• _Work instructions_
Output the data below exactly, without images.

▬▬▬

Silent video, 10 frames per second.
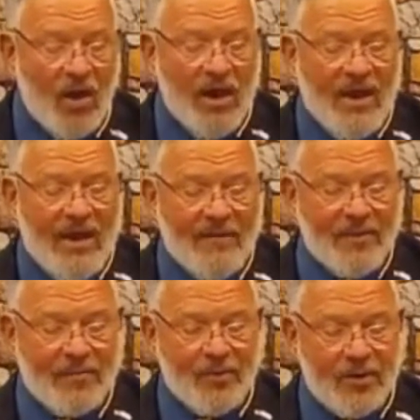have
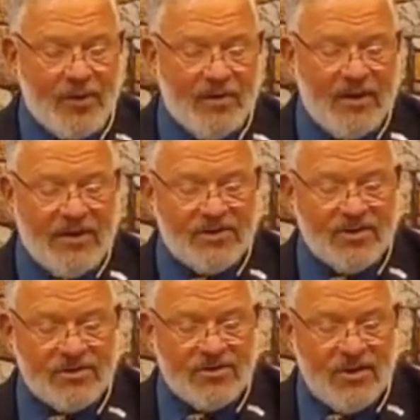been put in
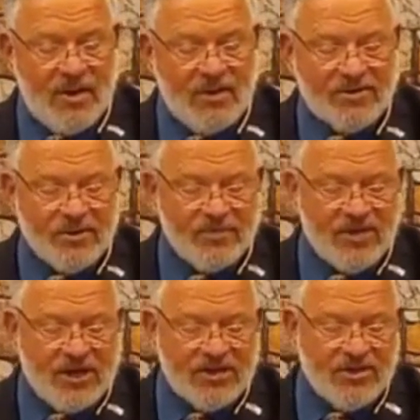
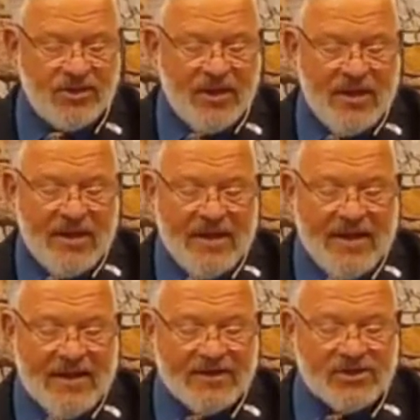subjection,
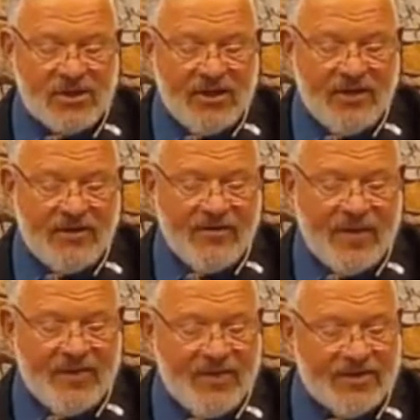it is clear
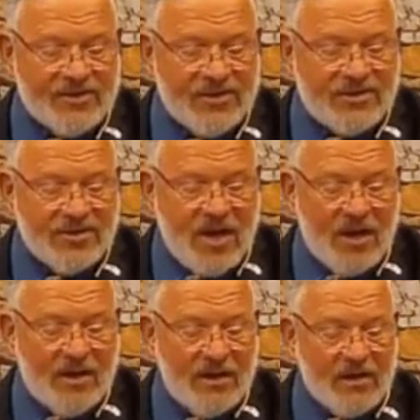that this does not
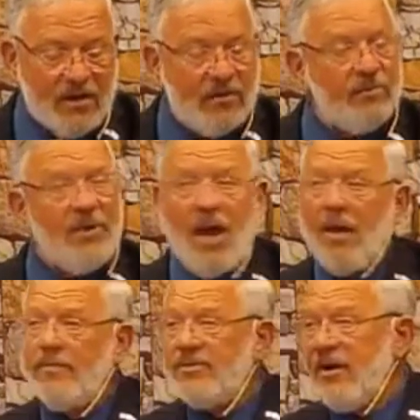include God
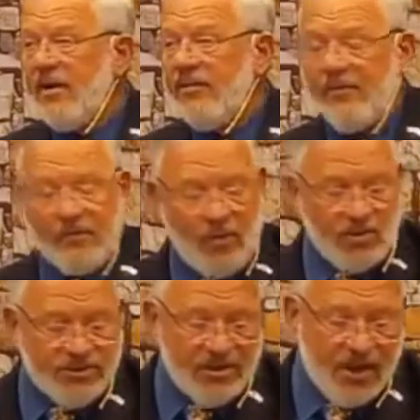himself. Of
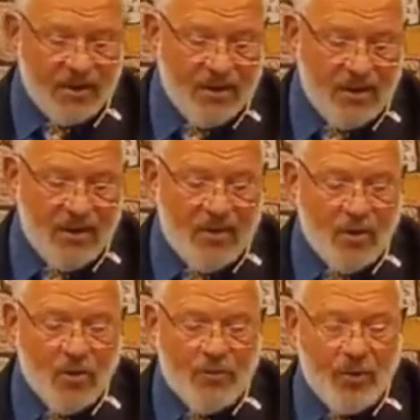course not,
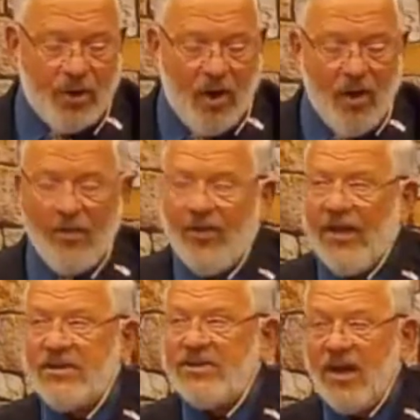who put all
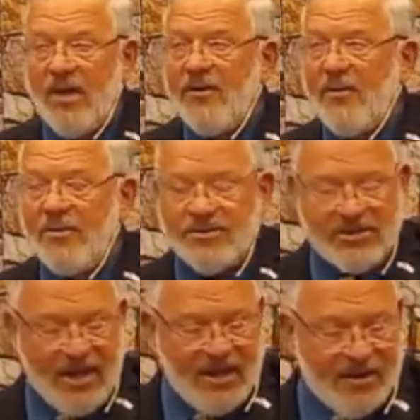things under
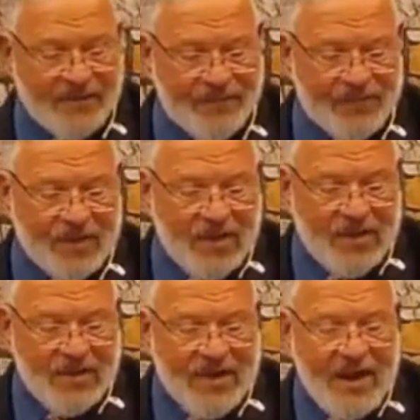Messiah.
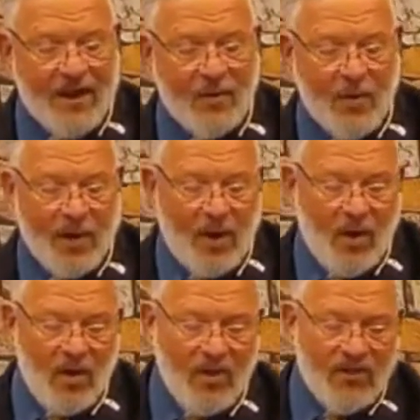"Now, when
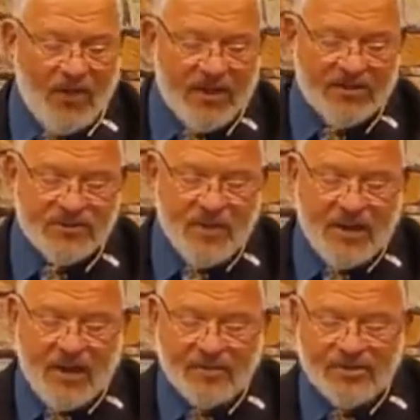all things
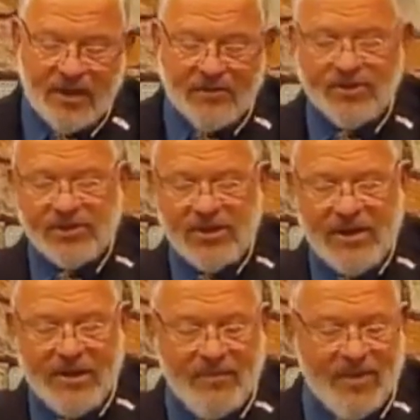become subject to
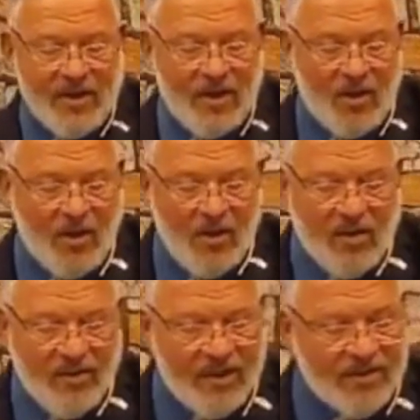him, then the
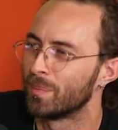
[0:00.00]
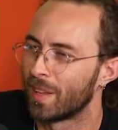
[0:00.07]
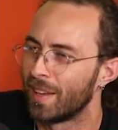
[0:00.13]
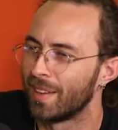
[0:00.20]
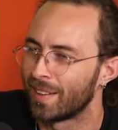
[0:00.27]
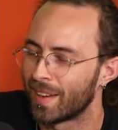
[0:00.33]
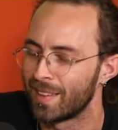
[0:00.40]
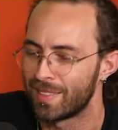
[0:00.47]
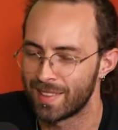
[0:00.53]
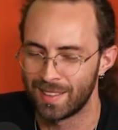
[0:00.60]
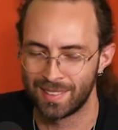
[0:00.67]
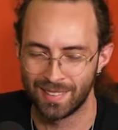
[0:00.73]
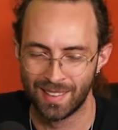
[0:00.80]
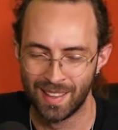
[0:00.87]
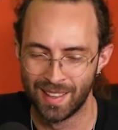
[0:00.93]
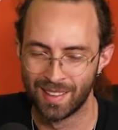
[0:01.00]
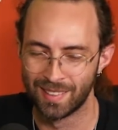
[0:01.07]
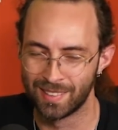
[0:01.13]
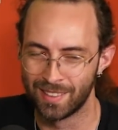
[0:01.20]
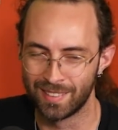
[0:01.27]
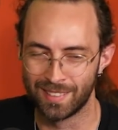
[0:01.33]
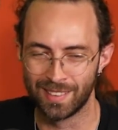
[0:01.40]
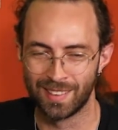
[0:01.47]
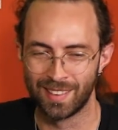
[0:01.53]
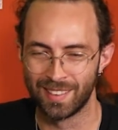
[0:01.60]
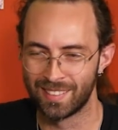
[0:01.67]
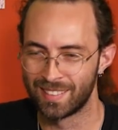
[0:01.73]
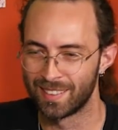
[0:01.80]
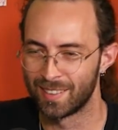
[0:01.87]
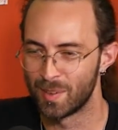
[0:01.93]
Yeah, like yeah, I think sure. there's a, a
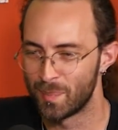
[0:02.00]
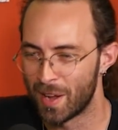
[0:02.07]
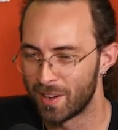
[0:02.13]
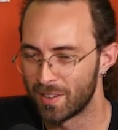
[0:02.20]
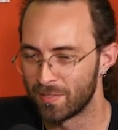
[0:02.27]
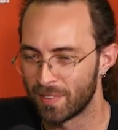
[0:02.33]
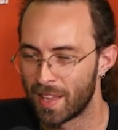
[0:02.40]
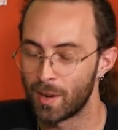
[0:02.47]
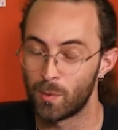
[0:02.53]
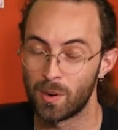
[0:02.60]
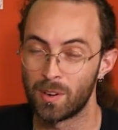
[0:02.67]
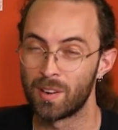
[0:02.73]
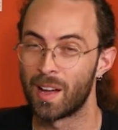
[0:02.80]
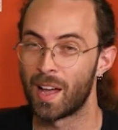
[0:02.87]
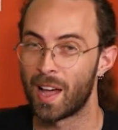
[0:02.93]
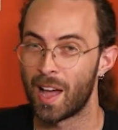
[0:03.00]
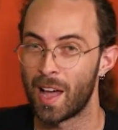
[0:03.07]
certain amount of like, well,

▬▬▬

• _Answer box_
Silent video, 10 frames per second.
have
been put in
subjection,
it is clear
that this does not
include God
himself. Of
course not,
who put all
things under
Messiah.
"Now, when
all things
become subject to
him, then the
[0:00.00]
[0:00.07]
[0:00.13]
[0:00.20]
[0:00.27]
[0:00.33]
[0:00.40]
[0:00.47]
[0:00.53]
[0:00.60]
[0:00.67]
[0:00.73]
[0:00.80]
[0:00.87]
[0:00.93]
[0:01.00]
[0:01.07]
[0:01.13]
[0:01.20]
[0:01.27]
[0:01.33]
[0:01.40]
[0:01.47]
[0:01.53]
[0:01.60]
[0:01.67]
[0:01.73]
[0:01.80]
[0:01.87]
[0:01.93]
Yeah, like yeah, I think sure. there's a, a
[0:02.00]
[0:02.07]
[0:02.13]
[0:02.20]
[0:02.27]
[0:02.33]
[0:02.40]
[0:02.47]
[0:02.53]
[0:02.60]
[0:02.67]
[0:02.73]
[0:02.80]
[0:02.87]
[0:02.93]
[0:03.00]
[0:03.07]
certain amount of like, well,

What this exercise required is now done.